PASADENA—Alice S. Huang, senior councilor for external relations and faculty associate in biology at the California Institute of Technology, has been awarded the 1999 Achievement Award from the Chinese-American Faculty Association of Southern California for her outstanding contribution to microbiology research and for her dedicated leadership in higher education.
Huang was recognized at the association's 28th annual convention on February 27, at which she presented a keynote address titled "New Challenges for Chinese-American Activism."
Huang sits on the boards of AAAS, Johns Hopkins University, and the Health Effects Institute. She is also chair of the Foundation for Microbiology and chair of the Scientific Board of the Institute for Molecular and Cell Biology in Singapore. She is a member of the Food and Drug Administration Advisory Committee on Vaccines and Related Biological Products. She was previously dean for science at New York University and prior to that professor of microbiology and molecular genetics at Harvard Medical School.

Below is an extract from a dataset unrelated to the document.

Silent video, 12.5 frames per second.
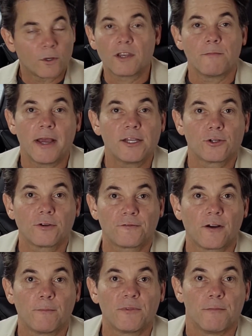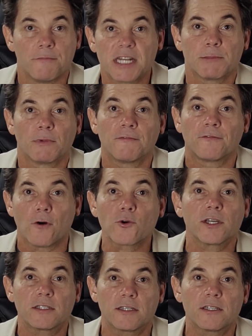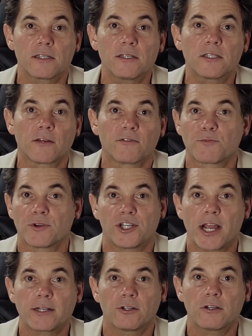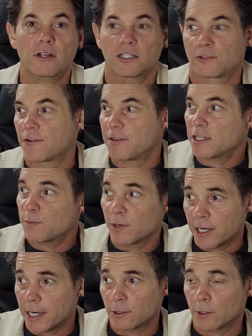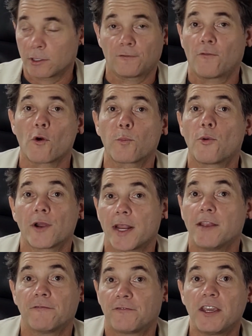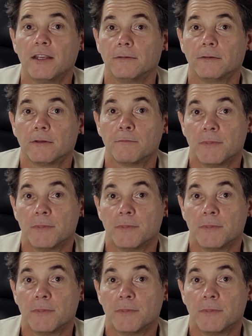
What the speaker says: Was it measured from the minimum focus distance of the projector? Because for this projector, it's 4.8 feet.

Born in China, she grew up in the United States attending St. Mary's Hall, Burlington, New Jersey; the National Cathedral School, Washington, D.C.; and Wellesley College. She received BA, MA, and PhD degrees (microbiology, 1966) from Johns Hopkins University.
Dr. Huang has been recognized by the American Society for Microbiology with the Eli Lilly Award in Immunology and Microbiology (1977), followed by election as that society's president in 1988–1989. She has honorary doctorates of science from Wheaton College, Mt. Holyoke College, and the Medical College of Pennsylvania. She has served on the board of trustees of UMass and Shady Hill School. She is a fellow of the Academia Sinica in Taiwan (1991).
As an administrator Dr. Huang is particularly interested in education, in career mentoring, and in policy issues related to science and technology. Since coming to Caltech, where her husband David Baltimore is the president, Dr. Huang has joined the board of the Keck Graduate Institute of Applied Life Sciences, the Pacific Council on International Policy, and the Blue Ribbon Committee of the Los Angeles Music Center.
Dr. Huang resides in Pasadena, California, and has one daughter in New York City.
The Chinese-American Faculty Association was established 28 years ago with the purpose of promoting closer cultural and social ties among Chinese-American scholars in colleges and universities in Southern California. Today it has over 100 members. Previous annual convention speakers and achievement awardees include Caltech alumnus David Ho, former Caltech trustee Yuan Lee, and Caltech's Hoag Professor of Biophysical Chemistry Sunney Chan.